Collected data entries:
+--
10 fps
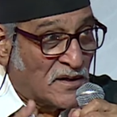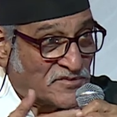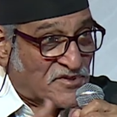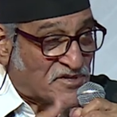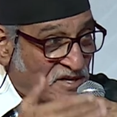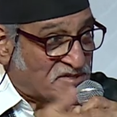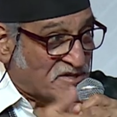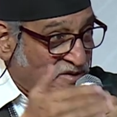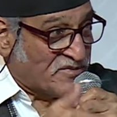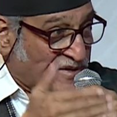The
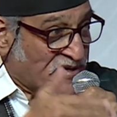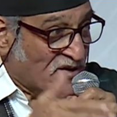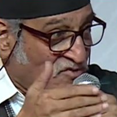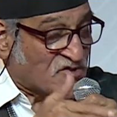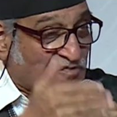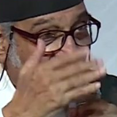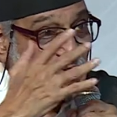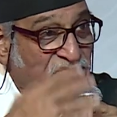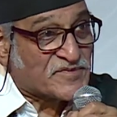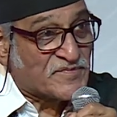sensitivity develops
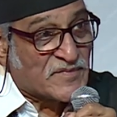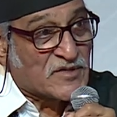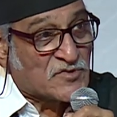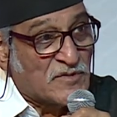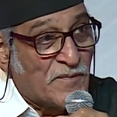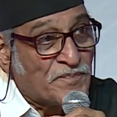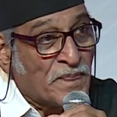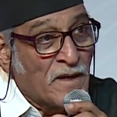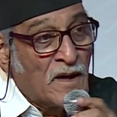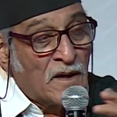first, actually.
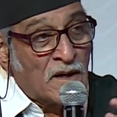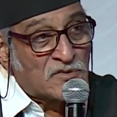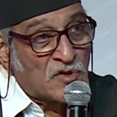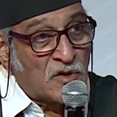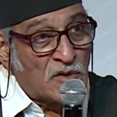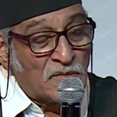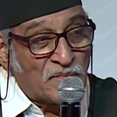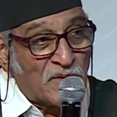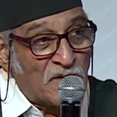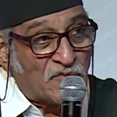So,
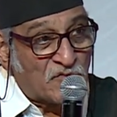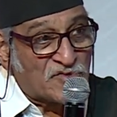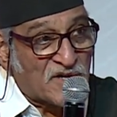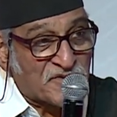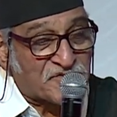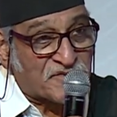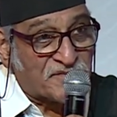if you just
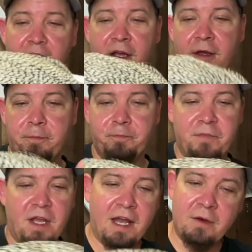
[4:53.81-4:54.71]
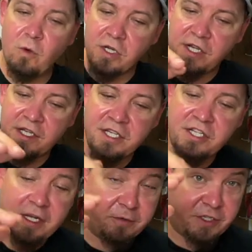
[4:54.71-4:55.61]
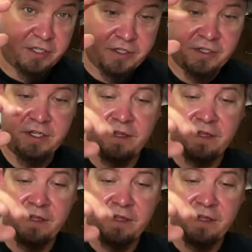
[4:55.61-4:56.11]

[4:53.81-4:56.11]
Um, and what distinguishes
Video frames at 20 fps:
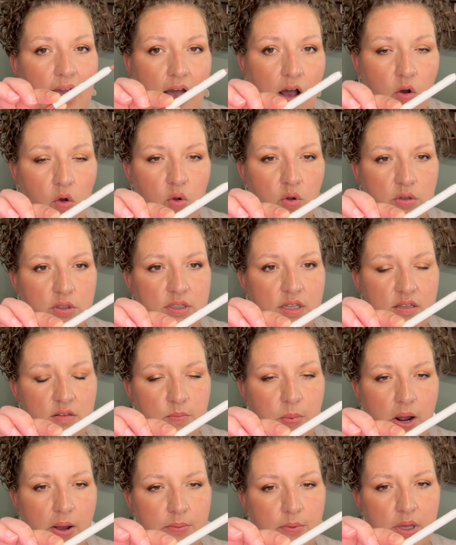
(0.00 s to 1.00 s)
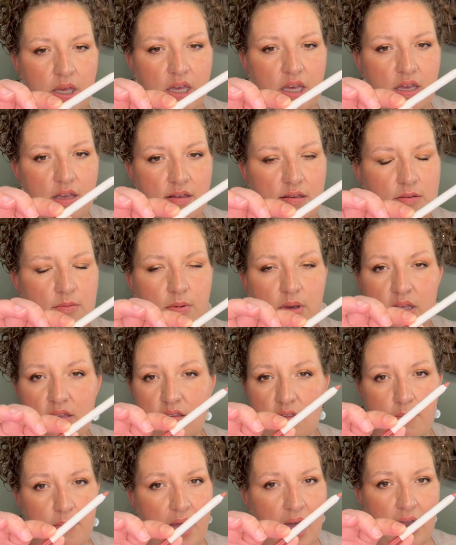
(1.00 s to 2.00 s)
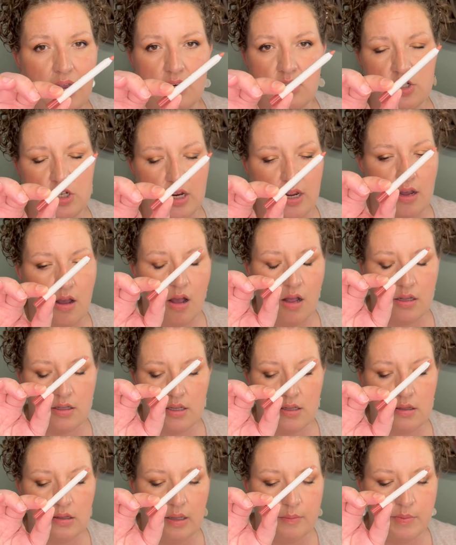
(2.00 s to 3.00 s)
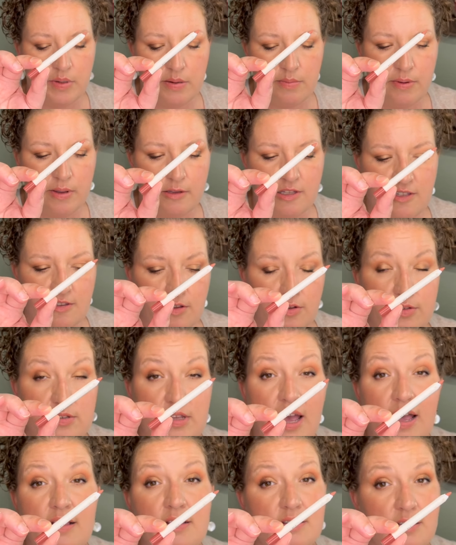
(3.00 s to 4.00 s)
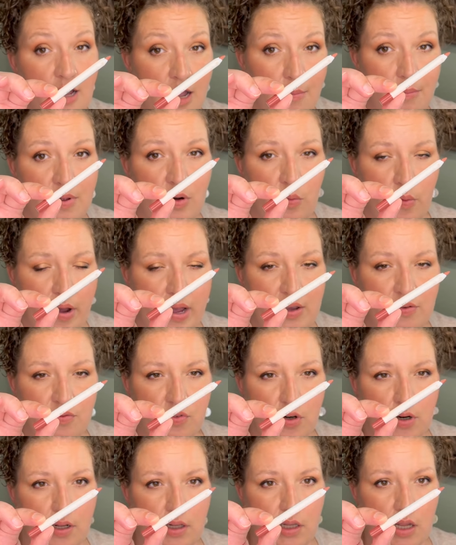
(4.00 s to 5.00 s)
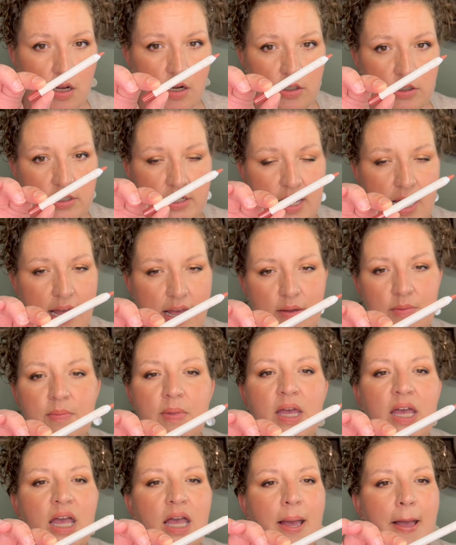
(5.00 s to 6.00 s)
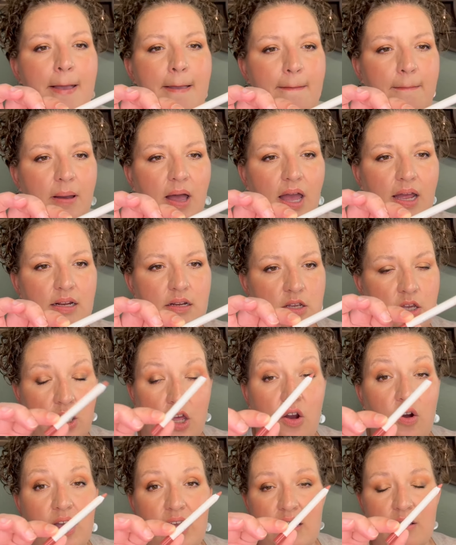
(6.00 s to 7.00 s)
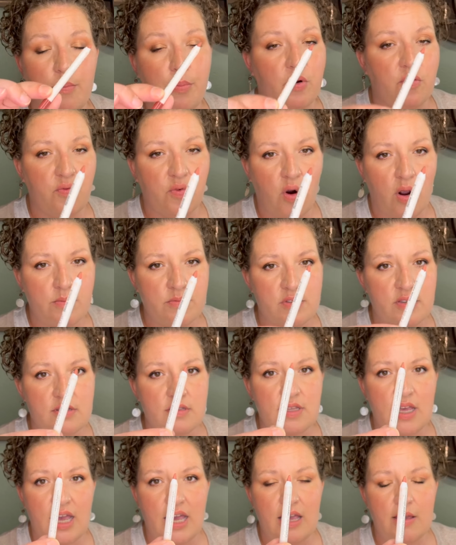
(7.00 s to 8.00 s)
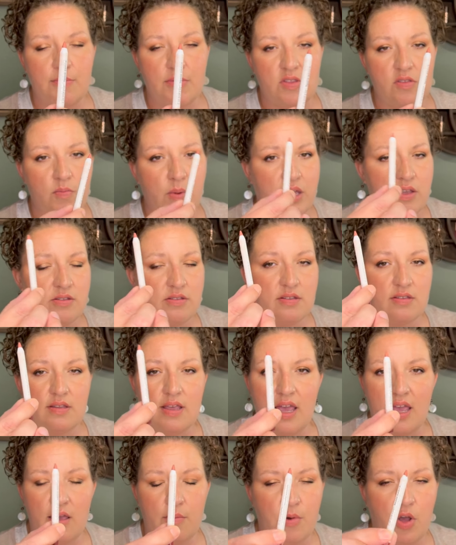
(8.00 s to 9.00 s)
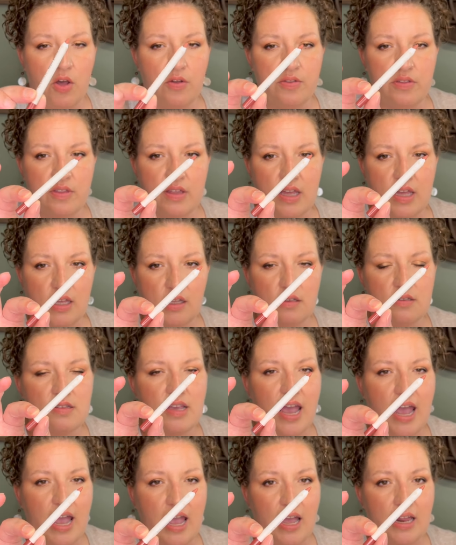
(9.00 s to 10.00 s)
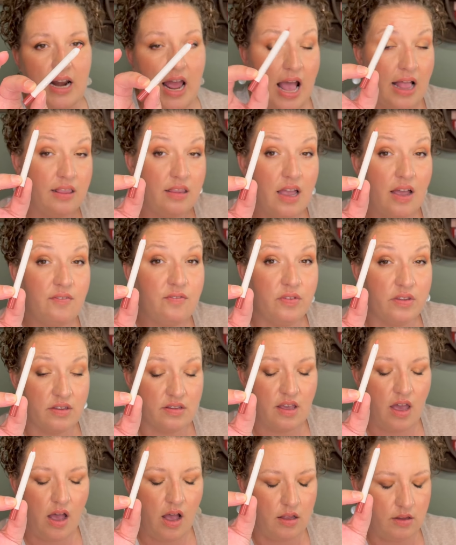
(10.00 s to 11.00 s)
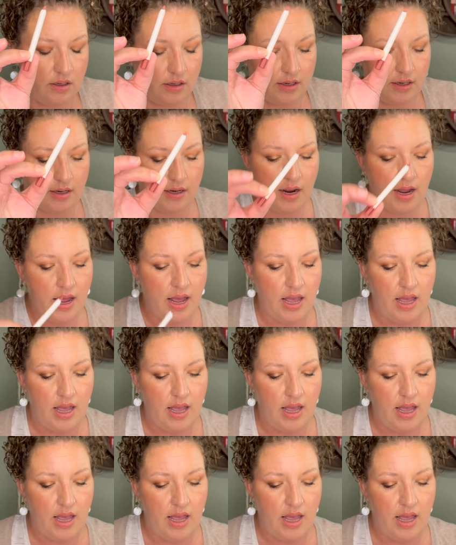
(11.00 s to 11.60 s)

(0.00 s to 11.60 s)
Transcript: how old this probably is because the packaging on the lippy pencils has not been white for a long time but you know it performs the same it smells the same all the things and I love this color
+--
Every entry, word for word: repeat it, but skip the images.

* [Result of the task]
10 fps
The
sensitivity develops
first, actually.
So,
if you just
[4:53.81-4:54.71]
[4:54.71-4:55.61]
[4:55.61-4:56.11]

[4:53.81-4:56.11]
Um, and what distinguishes
Video frames at 20 fps:
(0.00 s to 1.00 s)
(1.00 s to 2.00 s)
(2.00 s to 3.00 s)
(3.00 s to 4.00 s)
(4.00 s to 5.00 s)
(5.00 s to 6.00 s)
(6.00 s to 7.00 s)
(7.00 s to 8.00 s)
(8.00 s to 9.00 s)
(9.00 s to 10.00 s)
(10.00 s to 11.00 s)
(11.00 s to 11.60 s)

(0.00 s to 11.60 s)
Transcript: how old this probably is because the packaging on the lippy pencils has not been white for a long time but you know it performs the same it smells the same all the things and I love this color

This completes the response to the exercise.